Lab Manager | Run Your Lab Like a Business
Corn stalks trying to grow in dry, cracked earth
iStock, JJ Gouin

Shift to ‘Flash Droughts’ as Climate Warms

A warming climate could lead to more sudden, rapidly developing droughts, which are difficult to prepare for

by University of Southampton
Register for free to listen to this article
Listen with Speechify
0:00
5:00

“Flash droughts” have become more frequent due to human-caused climate change and this trend is predicted to accelerate in a warmer future, according to research published 13 April 2023 involving the University of Southampton.

The research published in Science shows that flash droughts, which start and develop rapidly, are becoming “the new normal” for droughts, making forecasting and preparing for their impact more difficult.

Flash droughts can develop into severe droughts within a few weeks. They are caused by low precipitation and high evapotranspiration, which quickly depletes the soil of water. While they start quickly, the droughts can last for months, damaging vegetation and ecosystems, and triggering heat waves and wildfires.

A multinational group of researchers wanted to understand if there had been a transition from conventional “slow” droughts to flash droughts and how this trend will develop under different carbon emission scenarios.

“Climate change has effectively sped up the onset of droughts,” says professor Justin Sheffield, professor of hydrology and remote sensing at the University of Southampton and co-author of the paper.

“While it varies between different regions, there has been a global shift towards more frequent flash droughts during the past 64 years.”

The transition to flash droughts is most notable over East and North Asia, Europe, the Sahara, and the west coast of South America. Some areas, such as eastern North America, Southeast Asia, and North Australia, saw fewer flash and slow droughts, but the speed of drought onset had increased. In the Amazon and West Africa, there was no evidence of a transition to flash droughts; the Amazon saw an increase in slow droughts and West Africa saw an increase in the frequency and extremity of both fast and slow droughts.

Professor Justin Sheffield added: “As we head towards a warmer future, flash droughts are becoming the new normal. Our models show that higher-emission scenarios would lead to a greater risk of flash droughts with quicker onset which pose a major challenge for climate adaptation.”

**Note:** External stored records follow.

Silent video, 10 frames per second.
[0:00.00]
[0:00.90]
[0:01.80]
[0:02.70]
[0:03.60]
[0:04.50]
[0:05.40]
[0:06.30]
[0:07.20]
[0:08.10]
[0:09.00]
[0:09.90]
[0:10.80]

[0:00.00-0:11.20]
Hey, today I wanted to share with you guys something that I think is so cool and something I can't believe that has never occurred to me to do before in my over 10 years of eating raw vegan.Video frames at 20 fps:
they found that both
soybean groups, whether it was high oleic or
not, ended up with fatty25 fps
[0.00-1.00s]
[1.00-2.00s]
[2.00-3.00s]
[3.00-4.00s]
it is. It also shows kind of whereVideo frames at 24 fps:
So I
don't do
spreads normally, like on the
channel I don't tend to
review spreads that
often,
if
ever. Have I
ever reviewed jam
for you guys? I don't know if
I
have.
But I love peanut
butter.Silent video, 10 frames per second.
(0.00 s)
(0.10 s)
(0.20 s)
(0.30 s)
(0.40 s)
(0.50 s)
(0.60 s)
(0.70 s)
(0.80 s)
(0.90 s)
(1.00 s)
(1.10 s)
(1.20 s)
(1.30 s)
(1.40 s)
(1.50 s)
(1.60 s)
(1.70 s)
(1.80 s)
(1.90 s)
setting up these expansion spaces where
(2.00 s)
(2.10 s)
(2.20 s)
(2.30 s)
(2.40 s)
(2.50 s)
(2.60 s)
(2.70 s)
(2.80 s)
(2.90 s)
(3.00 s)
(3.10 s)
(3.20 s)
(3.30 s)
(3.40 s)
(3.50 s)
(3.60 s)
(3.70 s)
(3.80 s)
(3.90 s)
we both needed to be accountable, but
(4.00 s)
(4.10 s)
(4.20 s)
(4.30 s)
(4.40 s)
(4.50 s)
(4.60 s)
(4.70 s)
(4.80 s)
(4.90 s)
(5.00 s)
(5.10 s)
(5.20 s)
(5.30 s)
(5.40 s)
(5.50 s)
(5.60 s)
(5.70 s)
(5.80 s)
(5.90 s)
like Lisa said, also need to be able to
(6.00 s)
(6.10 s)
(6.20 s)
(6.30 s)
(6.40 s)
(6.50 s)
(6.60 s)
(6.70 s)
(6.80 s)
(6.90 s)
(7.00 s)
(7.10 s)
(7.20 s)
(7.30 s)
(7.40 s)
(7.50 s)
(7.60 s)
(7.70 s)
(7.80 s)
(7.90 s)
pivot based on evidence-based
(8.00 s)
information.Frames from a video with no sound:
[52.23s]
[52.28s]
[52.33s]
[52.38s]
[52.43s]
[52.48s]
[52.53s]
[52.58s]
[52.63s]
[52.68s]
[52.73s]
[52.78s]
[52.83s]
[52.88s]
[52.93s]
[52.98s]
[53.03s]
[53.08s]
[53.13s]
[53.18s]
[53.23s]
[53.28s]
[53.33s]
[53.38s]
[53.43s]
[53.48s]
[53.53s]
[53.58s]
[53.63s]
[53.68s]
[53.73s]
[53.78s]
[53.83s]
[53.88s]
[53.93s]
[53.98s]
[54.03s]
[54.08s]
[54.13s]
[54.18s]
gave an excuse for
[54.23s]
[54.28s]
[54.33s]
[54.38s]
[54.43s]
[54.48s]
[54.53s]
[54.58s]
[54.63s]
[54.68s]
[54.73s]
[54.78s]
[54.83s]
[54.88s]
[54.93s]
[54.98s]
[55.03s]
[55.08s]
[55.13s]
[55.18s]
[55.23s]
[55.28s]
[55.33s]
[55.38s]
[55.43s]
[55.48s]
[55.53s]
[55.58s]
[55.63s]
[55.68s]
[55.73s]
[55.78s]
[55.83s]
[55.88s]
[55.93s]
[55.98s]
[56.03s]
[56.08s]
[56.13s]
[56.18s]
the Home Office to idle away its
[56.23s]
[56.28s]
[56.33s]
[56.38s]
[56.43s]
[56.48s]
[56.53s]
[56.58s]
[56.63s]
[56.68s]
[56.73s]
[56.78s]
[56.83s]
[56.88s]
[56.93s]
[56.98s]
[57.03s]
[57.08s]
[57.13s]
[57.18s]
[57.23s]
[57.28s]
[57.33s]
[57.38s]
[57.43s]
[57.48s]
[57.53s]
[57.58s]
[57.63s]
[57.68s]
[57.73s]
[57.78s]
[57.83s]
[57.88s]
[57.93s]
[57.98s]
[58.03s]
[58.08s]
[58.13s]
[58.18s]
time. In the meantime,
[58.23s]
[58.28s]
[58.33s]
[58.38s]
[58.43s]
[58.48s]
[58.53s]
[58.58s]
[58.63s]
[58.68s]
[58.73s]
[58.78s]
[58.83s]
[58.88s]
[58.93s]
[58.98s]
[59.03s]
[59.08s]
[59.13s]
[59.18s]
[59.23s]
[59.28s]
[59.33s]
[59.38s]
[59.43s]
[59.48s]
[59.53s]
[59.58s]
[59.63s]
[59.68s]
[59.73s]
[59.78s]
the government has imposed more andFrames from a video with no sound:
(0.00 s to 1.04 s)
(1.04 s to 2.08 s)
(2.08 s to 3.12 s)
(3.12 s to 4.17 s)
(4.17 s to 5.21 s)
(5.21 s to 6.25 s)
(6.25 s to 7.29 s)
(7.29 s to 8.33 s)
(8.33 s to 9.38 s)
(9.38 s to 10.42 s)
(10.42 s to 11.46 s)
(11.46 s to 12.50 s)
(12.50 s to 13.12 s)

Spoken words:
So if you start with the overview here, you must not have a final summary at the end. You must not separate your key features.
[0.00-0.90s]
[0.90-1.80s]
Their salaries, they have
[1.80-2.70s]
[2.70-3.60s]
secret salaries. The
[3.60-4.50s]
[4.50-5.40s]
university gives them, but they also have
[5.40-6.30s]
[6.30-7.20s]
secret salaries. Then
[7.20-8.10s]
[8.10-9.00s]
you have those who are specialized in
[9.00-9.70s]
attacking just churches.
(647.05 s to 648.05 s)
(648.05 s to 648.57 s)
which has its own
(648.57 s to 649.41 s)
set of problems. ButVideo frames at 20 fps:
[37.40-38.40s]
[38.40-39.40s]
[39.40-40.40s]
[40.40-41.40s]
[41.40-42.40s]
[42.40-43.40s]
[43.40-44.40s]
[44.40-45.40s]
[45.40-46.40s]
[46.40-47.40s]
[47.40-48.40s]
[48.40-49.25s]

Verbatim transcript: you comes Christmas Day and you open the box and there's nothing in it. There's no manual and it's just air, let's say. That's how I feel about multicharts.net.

The transition to flash droughts may have irreversible impacts on ecosystems as they may not have enough time to adapt to a sudden lack of water and extreme heat. Forecasting flash droughts is also difficult as current approaches to predicting droughts use longer time scales.

The researchers say new approaches are needed to provide early warnings of flash droughts, as well as a better understanding of how natural ecosystems and humans will be impacted.

“A global transition to flash droughts under climate change,” is published in Science.

Funding for the research was provided by the National Natural Science Foundation of China, the National Key R&D Program of China, the Natural Science Foundation of Jiangsu Province for Distinguished Young Scholars, and the UK-China Research & Innovation Partnership Fund through the Met Office Climate Science for Service Partnership (CSSP) China as part of the Newton Fund.